== Activity ==
Because only the text is wanted, repeat the records below exactly and omit the pictures.

Records contained in a dataset
== == ==
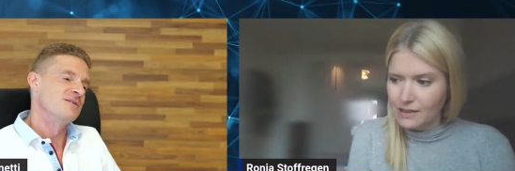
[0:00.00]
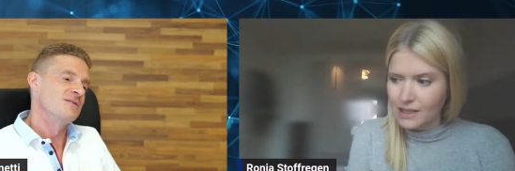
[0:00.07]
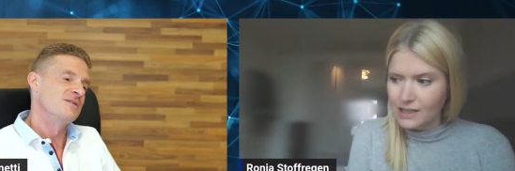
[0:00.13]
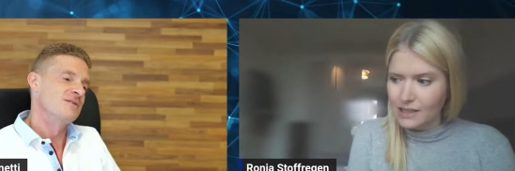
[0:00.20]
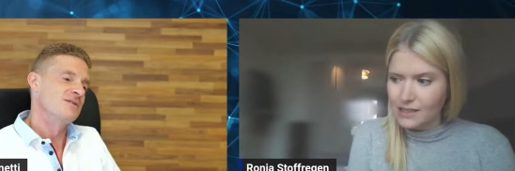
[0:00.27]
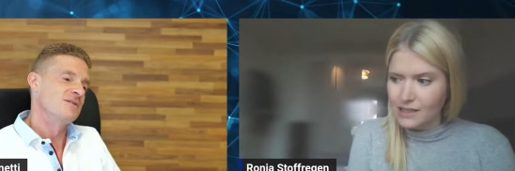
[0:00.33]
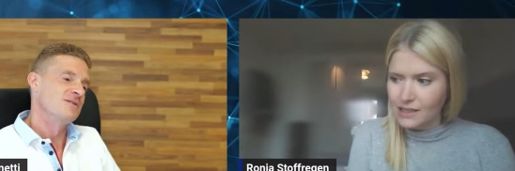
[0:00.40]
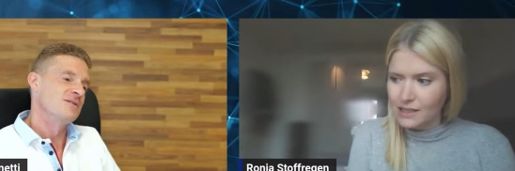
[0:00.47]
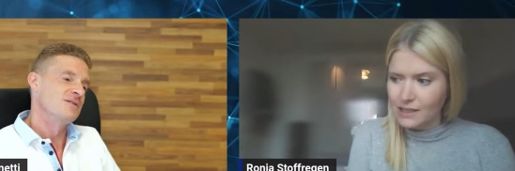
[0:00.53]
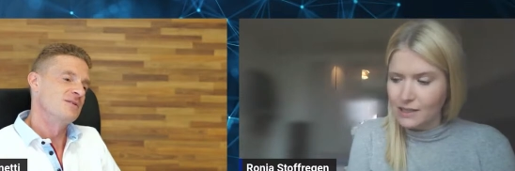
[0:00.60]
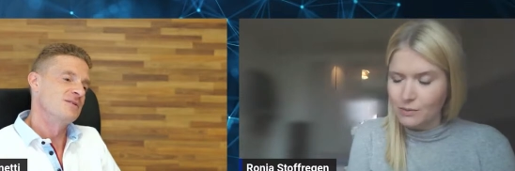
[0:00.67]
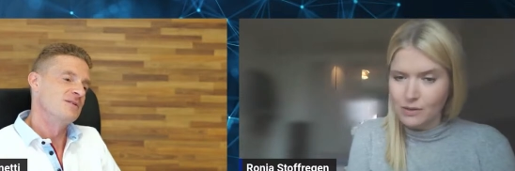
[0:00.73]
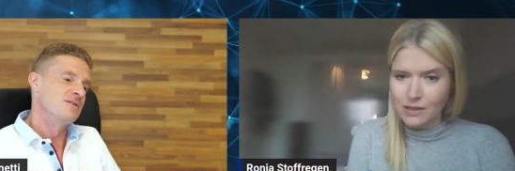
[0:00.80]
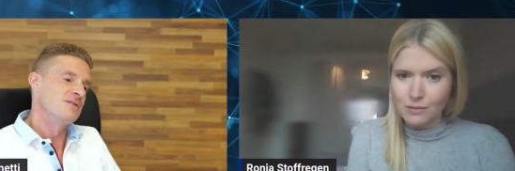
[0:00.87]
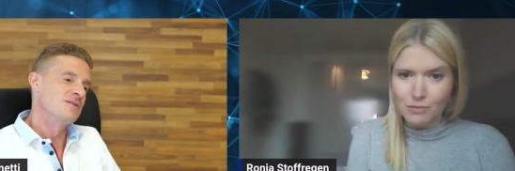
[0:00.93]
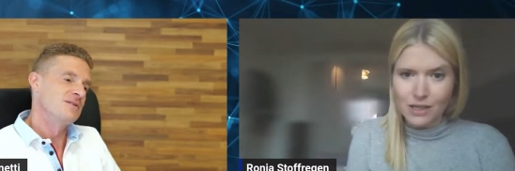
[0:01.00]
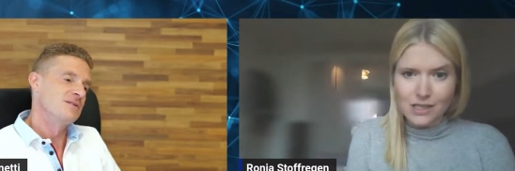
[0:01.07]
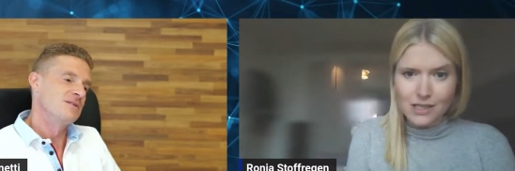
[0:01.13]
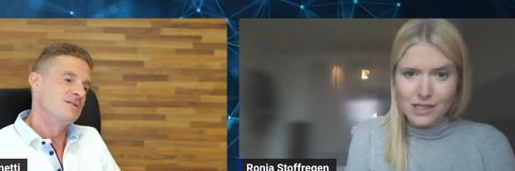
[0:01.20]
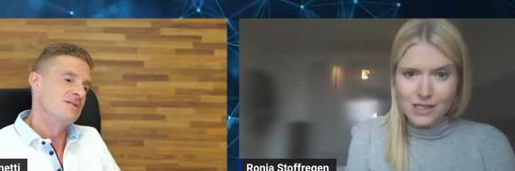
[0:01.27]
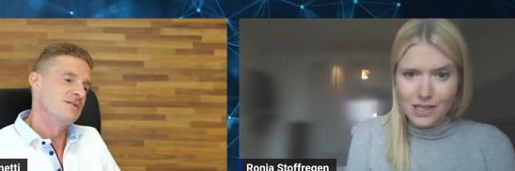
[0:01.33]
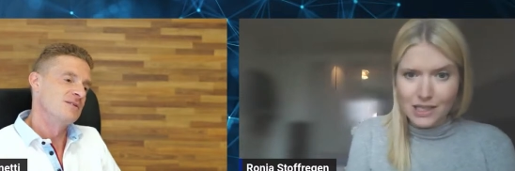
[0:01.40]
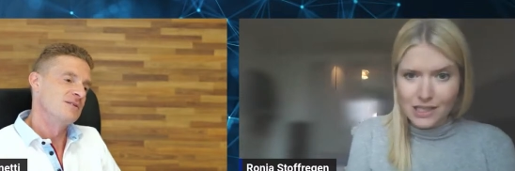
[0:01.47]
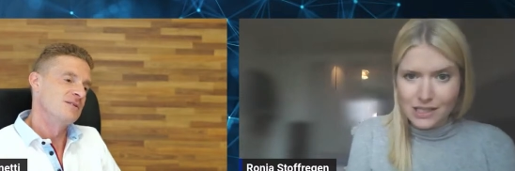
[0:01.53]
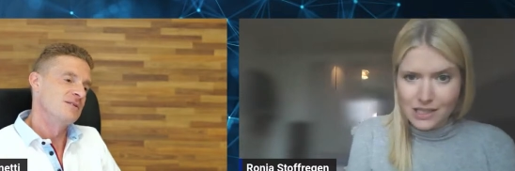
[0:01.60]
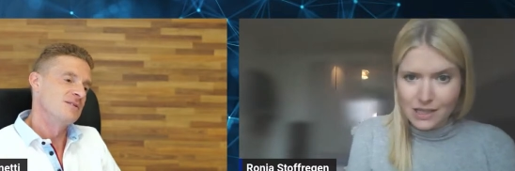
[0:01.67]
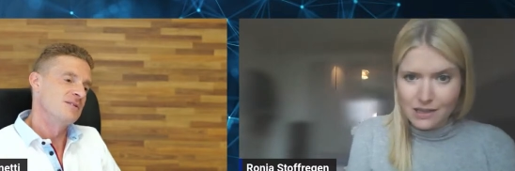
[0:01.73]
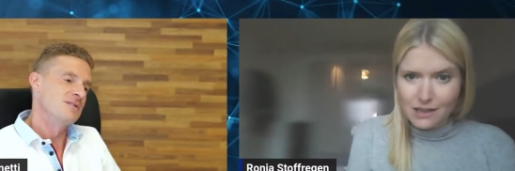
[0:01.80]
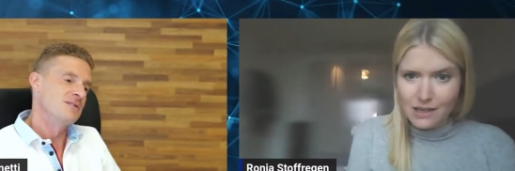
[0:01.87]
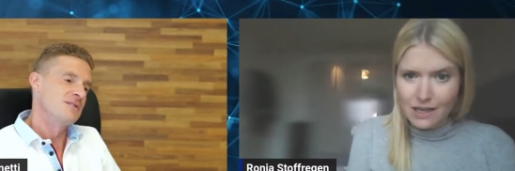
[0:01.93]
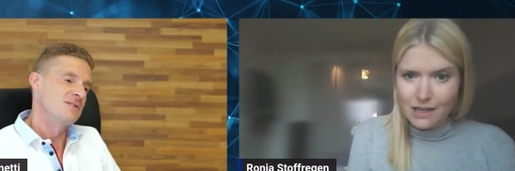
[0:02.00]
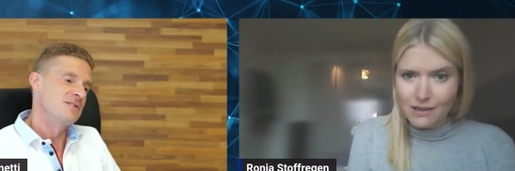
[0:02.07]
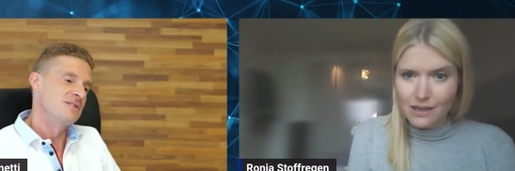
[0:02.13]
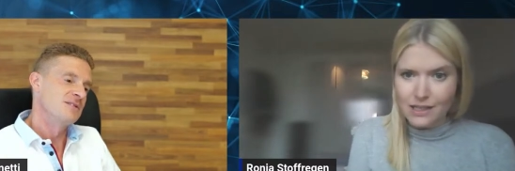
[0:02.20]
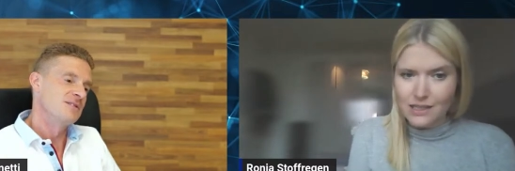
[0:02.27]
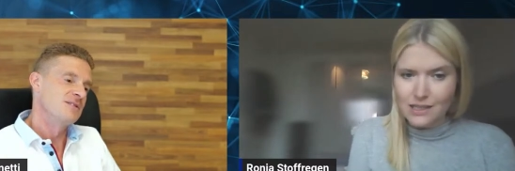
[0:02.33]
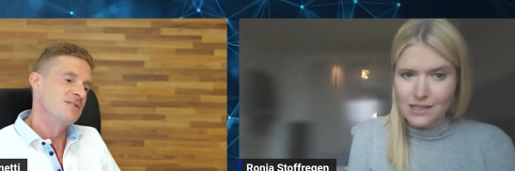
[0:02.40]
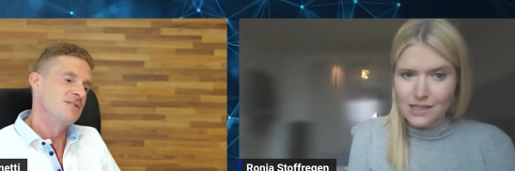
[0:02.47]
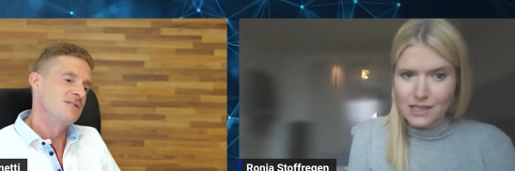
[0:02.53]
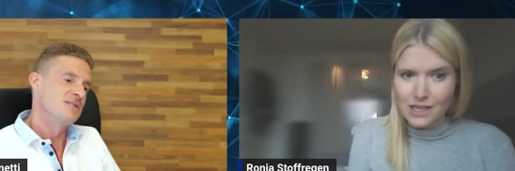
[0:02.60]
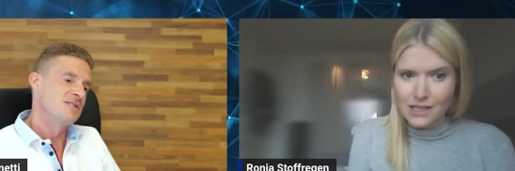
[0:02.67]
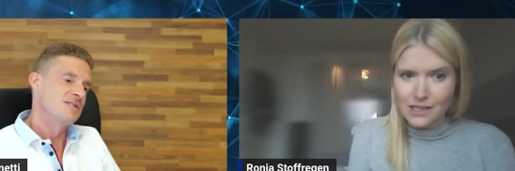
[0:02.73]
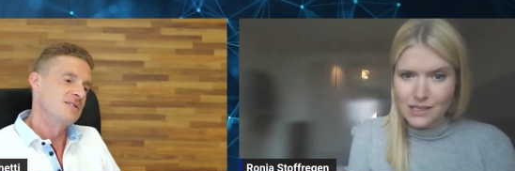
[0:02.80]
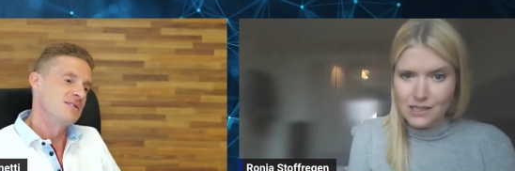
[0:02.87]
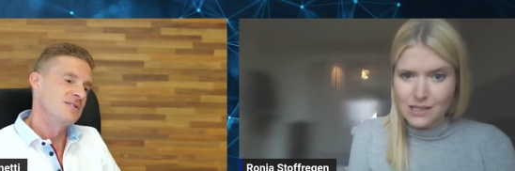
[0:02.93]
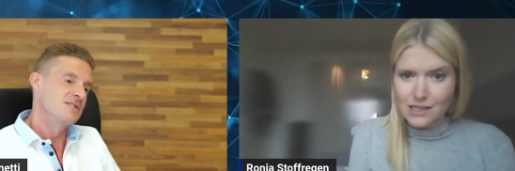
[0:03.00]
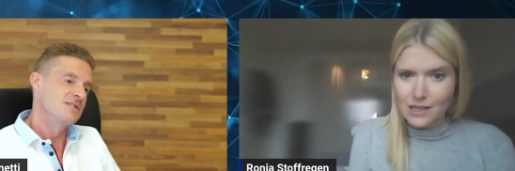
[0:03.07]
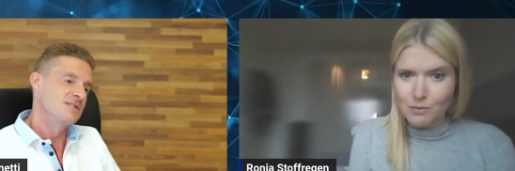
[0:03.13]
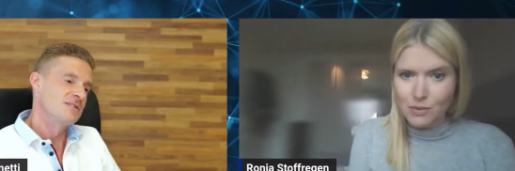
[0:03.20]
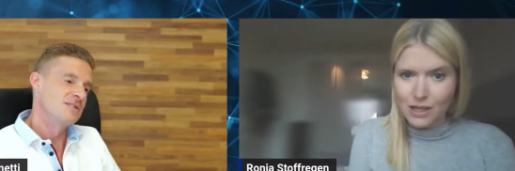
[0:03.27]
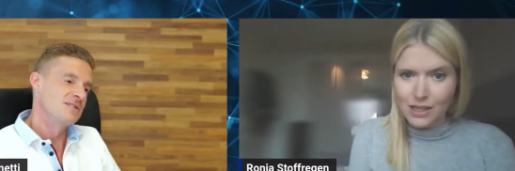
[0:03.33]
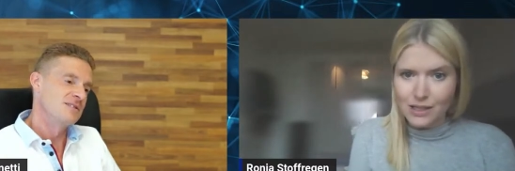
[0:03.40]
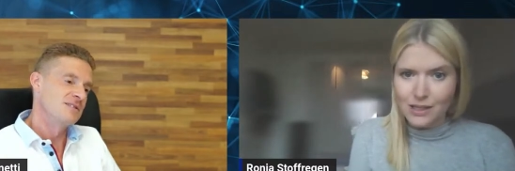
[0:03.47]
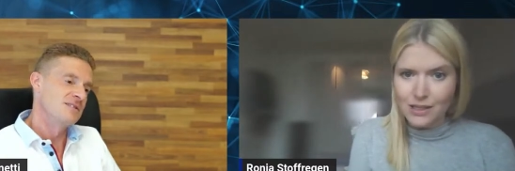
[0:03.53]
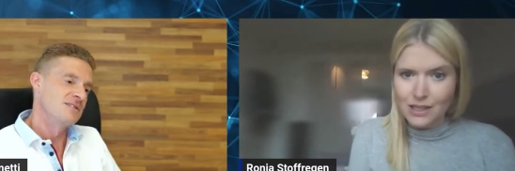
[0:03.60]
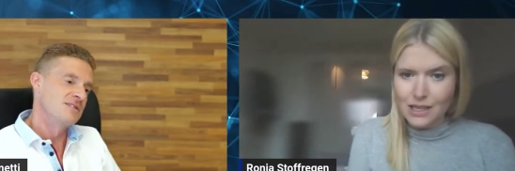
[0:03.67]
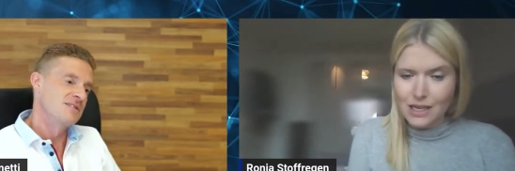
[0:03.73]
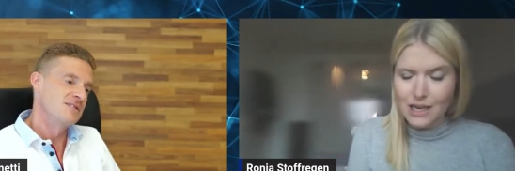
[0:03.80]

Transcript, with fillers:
Speaker 1: that uh, within my studies in the Netherlands and in Denmark,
== == ==
== Your response ==
[0:00.00]
[0:00.07]
[0:00.13]
[0:00.20]
[0:00.27]
[0:00.33]
[0:00.40]
[0:00.47]
[0:00.53]
[0:00.60]
[0:00.67]
[0:00.73]
[0:00.80]
[0:00.87]
[0:00.93]
[0:01.00]
[0:01.07]
[0:01.13]
[0:01.20]
[0:01.27]
[0:01.33]
[0:01.40]
[0:01.47]
[0:01.53]
[0:01.60]
[0:01.67]
[0:01.73]
[0:01.80]
[0:01.87]
[0:01.93]
[0:02.00]
[0:02.07]
[0:02.13]
[0:02.20]
[0:02.27]
[0:02.33]
[0:02.40]
[0:02.47]
[0:02.53]
[0:02.60]
[0:02.67]
[0:02.73]
[0:02.80]
[0:02.87]
[0:02.93]
[0:03.00]
[0:03.07]
[0:03.13]
[0:03.20]
[0:03.27]
[0:03.33]
[0:03.40]
[0:03.47]
[0:03.53]
[0:03.60]
[0:03.67]
[0:03.73]
[0:03.80]

Transcript, with fillers:
Speaker 1: that uh, within my studies in the Netherlands and in Denmark,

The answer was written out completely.